07 オリーブドラブ
頭痛の中、あたしはカーキ色の男たちに囲まれていた。あたしも同じ服を着ていた。
・・・
「お前がいくら強くてもだめだ。いかに強さを伝えるか。身体で覚えた感覚を言語化して教えられなきゃ、格闘指導官にはなれないぞ」
175センチある私よりも、頭ひとつ小柄な上官に関節を極められ、床に転ばされる。半長靴だから畳ではなく板。おかまいなしに倒されて、膝と腰が痛い。
「受身くらいとれんのか。よくそれで指導官になろうって思ったもんだ」
当身技は得意、組み合う技は不得意だ。横では、同じく転がった柔道経験者がキレイに受身を取った。
「いいか。手首返しは、相手の手首を逆手に取って捻る。カンタンだが、格闘術を知らない素人隊員に教えるのは骨が折れる。手の動きは見てわかる。が、腰や足さばきは一夕には身に付かんからな。手取り足取り、マニュアルには載ってない口八丁で理解させること」
「はいっ」
立ち上がりかまえ、今度は私が投げる番。手首をつかんで、半身に身体を逸らす。上司は、上手くキレイに転んでくれた。

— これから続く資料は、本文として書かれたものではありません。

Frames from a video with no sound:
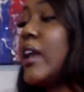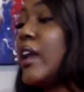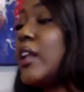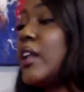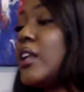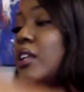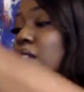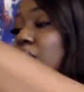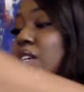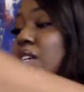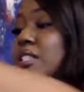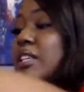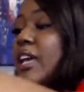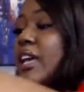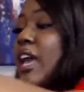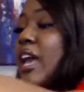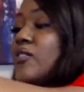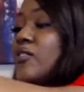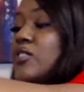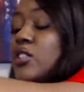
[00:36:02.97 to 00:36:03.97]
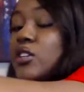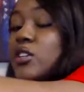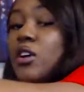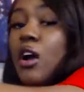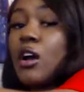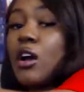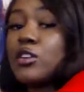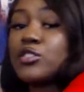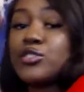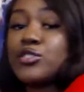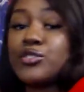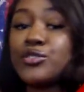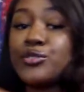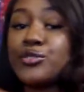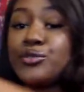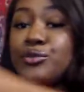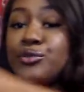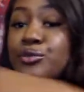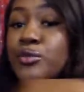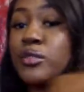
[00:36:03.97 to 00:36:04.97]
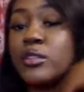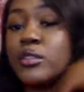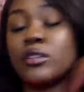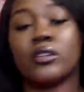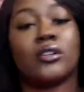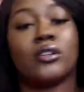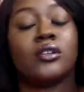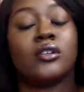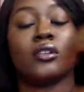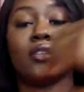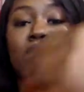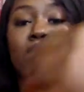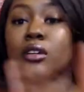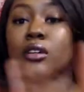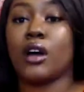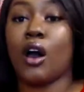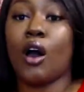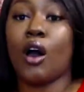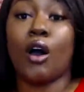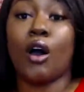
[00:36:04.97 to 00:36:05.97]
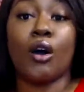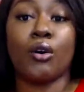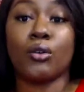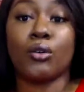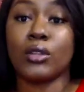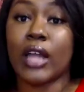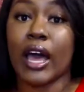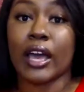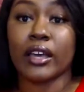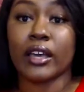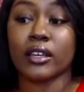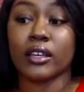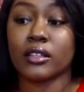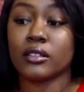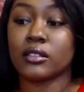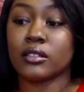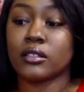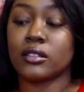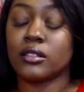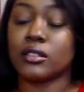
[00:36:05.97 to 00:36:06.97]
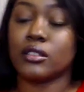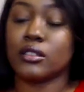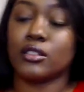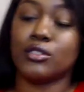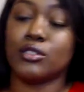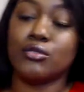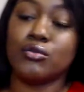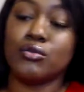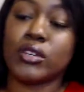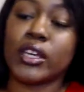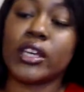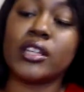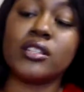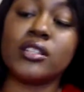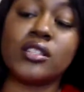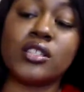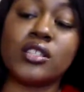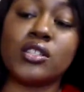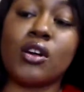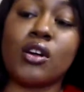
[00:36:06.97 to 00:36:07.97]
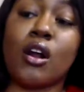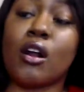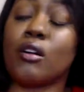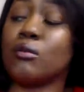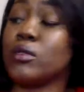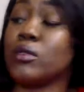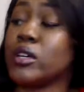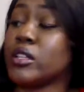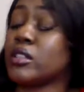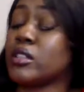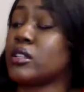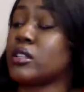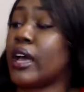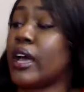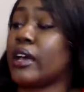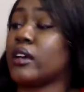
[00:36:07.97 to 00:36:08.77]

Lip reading: And it doesn't have to cost you a whole lot. You can start with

「次。絞め技の復習をする。三角締めのポイントを言ってみろ」
「足での締め技です。難しい技ですが有効なことがあります。倒されてマウントをとられたとき」
「そうだ。敵が馬乗りで有利になったとき。油断してるときの一発逆転が狙える」
実戦も大会もない、まさに訓練のための訓練。教範にも載ってない緊急事態を想定されたって、使いようがないのに……。
・・・
「わあーったよ。ったく、じっくりやるのがいいんじゃねーか。なぁねぇちゃん?」
痛みが解ける。鎖に吊るされてるるが、頭の中はすっきりだ。頭痛の夢であたしは大きな女。何者かなのか知らない、子供だったり、年寄りだったりするが、同じ歳の人よりいつも大きい。そして、頭痛に悩まされるたび何かか変わる。聞いたこともない知らないことが、いきなり分かる。
あたしは、後ろの何かが気になってる目をつくる。下着に夢中なもじゃもじゃに呼びかける。
「ねぇあれ?」
人間は無意識によわい。当人は意識してないのに、なぜかやってしまう行動だ。
「ん?」
もじゃもじゃは視線に釣られて、後ろをふり向いた。今っ!
両足をあげた。さらけ出した首に絡めると、思い切り絞め上げた。
「ぬぐ……ぐ……」
子供でも足の力は強い。じゃもじゃが、足を剥がそうとも、ジタバタもがいた。
「口でか。エロいなお前は」
ドアの男はあきれて目をとじた。股間に顔を押し付けてると勘違いしたらしい。薄暗いことが幸いしてる。リーダーは奥にひっこんでる。
「……ち……が」
爪を立てられ、肉をつかまれるが、痛くても放すわけにはいかない。足の感覚が消えてしまい、つりそうだ。
大地はじっとあたしたちを見ていた。変態行為だと思っていたようだが、男がぐったりしていくことに気づいた。目くばせしてやると、背負った背嚢をそっと降ろして中に手をつっこんだ。
モジャモジャの抵抗が止んだ。腕がだらりと下がって、踏ん張ってた足がだらしなく膝まづく。いきなり重くなって二人分の体重が縛れた手にかかった。
締め付けた足を外すと、鈍い音をだして床に倒れた。
「ん? 今度は足をなめてんのか? 変態もほどほどに……て、おい?」
ドアの男が異変に気付て寄ってきた。ふざけてんのかと、笑いながら靴先でモジャモジャを小突いていたが、死んだと分かってあたしを睨んだ。
「おまえ何を……」
何をしたんだ、とでも言いたかったのだろうが、その前に、ドア男は刺されて倒れた。やったのは大地。持ってきたナイフで一刺しだ。
物心のついた子供はみな、お手伝いができるよう、解体技術を仕込まれる。内臓を傷つけない方法は、母さんから叩き込まれた。肋骨を避けて急所をつくくらい、誰にでもできる。